Data Analytics Module
Lecturer: Hans van der Zwan
Handout 01
Topic: graphical data analysis/ visualization
Literature
Rumsey D. J. (2010). Statistical Essentials for Dummies. Hoboken: Wiley Publishing.
Ismay C. & Kim A. Y. (2019). ModernDive. Statistical Inference for Data Science. https://moderndive.com.
Recommended literature
Preparation class
See module description
Read Ismay & Kim (2019), chapter 3 (skip the parts about coding in R)
Variables can be divided in two groups: categorical en numerical variables. Categorical variables can be subdivided in nominal and ordinal variables.
Numerical variables are often subdivided in discrete and continuous variables.
The first step in data analysis, after data collection and data cleaning, is exploring the data using graphs and summary statistics. The kind of graph that is applicable depends on the data type of the variables to be plotted.
If the analysis concerns one single variable, it is a so called univariate analysis. If the relationship between two variables is involved, it is a bivariate analysis. With more than two variables, it is a multivariate analysis.
For a univariate categorical analysis the most common plots are bar plots. Many studies make use of pie diagrams, although they are not recommended by many specialists in the field.
E.g. the note on the help page for R states:
Pie charts are a very bad way of displaying information. The eye is good at judging linear measures and bad at judging relative areas. A bar chart or dot chart is a preferable way of displaying this type of data.
Cleveland (1985), page 264: “Data that can be shown by pie charts always can be shown by a dot chart.
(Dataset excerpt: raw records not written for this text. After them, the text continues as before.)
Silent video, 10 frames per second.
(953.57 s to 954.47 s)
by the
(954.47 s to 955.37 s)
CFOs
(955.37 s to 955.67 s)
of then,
This means that judgements of position along a common scale can be made instead of the less accurate angle judgements.” This statement is based on the empirical investigations of Cleveland and McGill as well as investigations by perceptual psychologists.
Example: houses sold London, January 20191
ggplot(london_jan19, aes(x = TYPE)) +
geom_bar(fill = 'royalblue') +
xlab(NULL) +
theme_minimal()
Figure 1. Number of houses sold by category in London January 2019. Data retrieved from http://landregistry.data.gov.uk/app/ppd/.
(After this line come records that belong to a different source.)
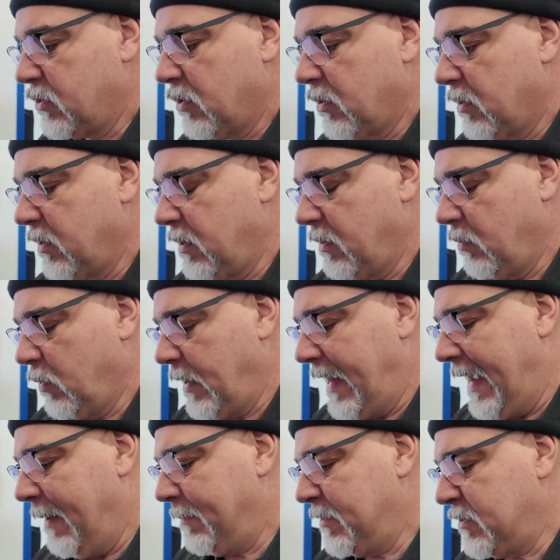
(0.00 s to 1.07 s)
So what
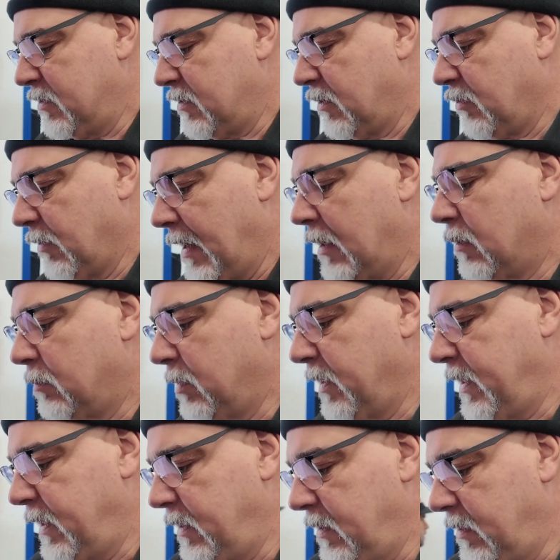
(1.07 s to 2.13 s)
happens is the throttle
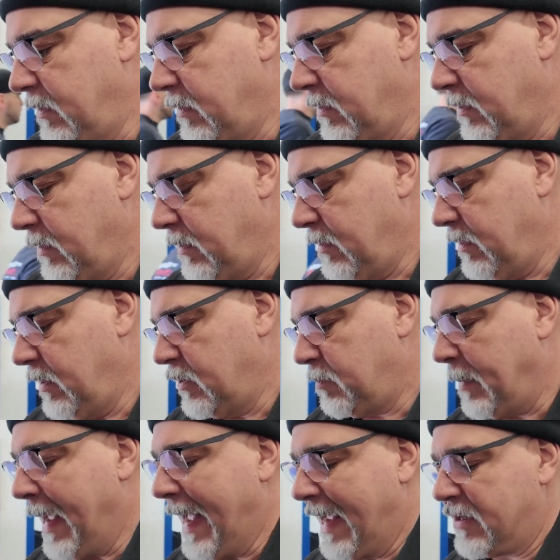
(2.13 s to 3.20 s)
blade is
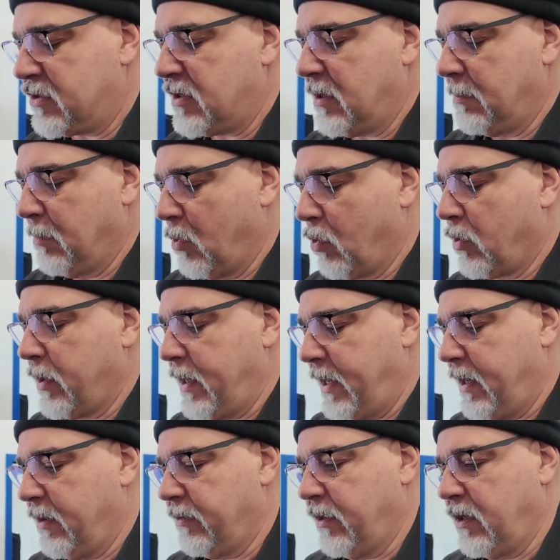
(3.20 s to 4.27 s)
passing more
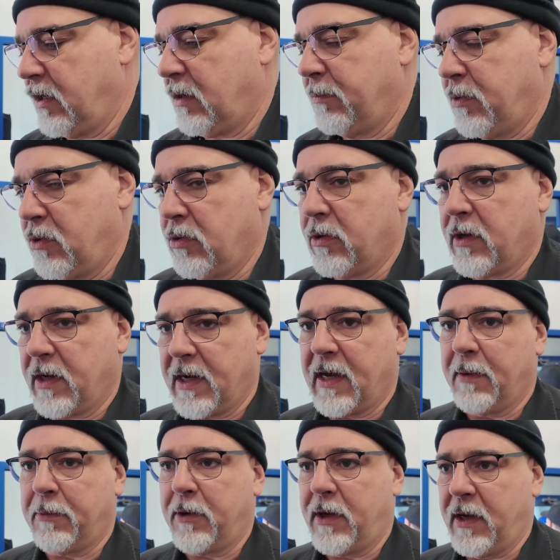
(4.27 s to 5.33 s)
air than the computer can
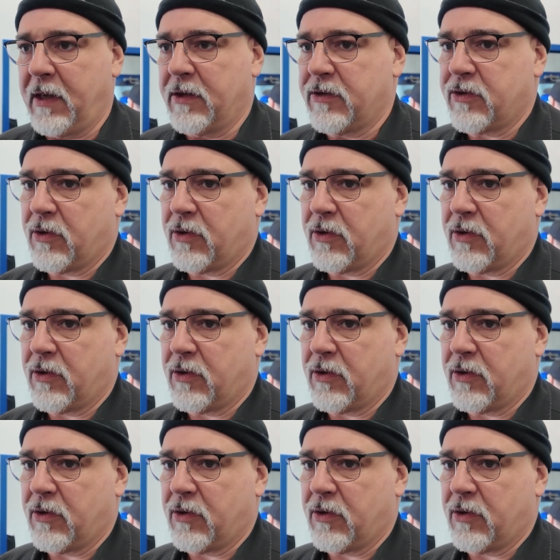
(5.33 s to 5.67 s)
comprehend.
In many cases it is a good idea to reorder the bars from highest to lowest (or the other way around).
london_jan19 %>%
group_by(TYPE) %>%
summarize(COUNT = n()) %>%
ggplot(aes(x = reorder(x=TYPE, X = -COUNT), y = COUNT)) +
geom_bar(fill = 'royalblue', stat = "identity") +
xlab(NULL) +
theme_minimal()
Figure 2. Number of houses sold by category in London January 2019. Data retrieved from http://landregistry.data.gov.uk/app/ppd/.
Histograms are usefull graphs to explore a numerical variable.
Example: histogram selling prices properties sold in London
library(scales)
ppd_london2018 <- read_csv("/Users/R/10Rprojects/HousePricesUK/datafiles/ppd_london2018.csv") %>%
filter(TYPE != "O") %>%
filter(PRICE < quantile(PRICE, .99))
caption <- expression(paste(italic("Figure"), "3. Prices properties sold in London in 2018."))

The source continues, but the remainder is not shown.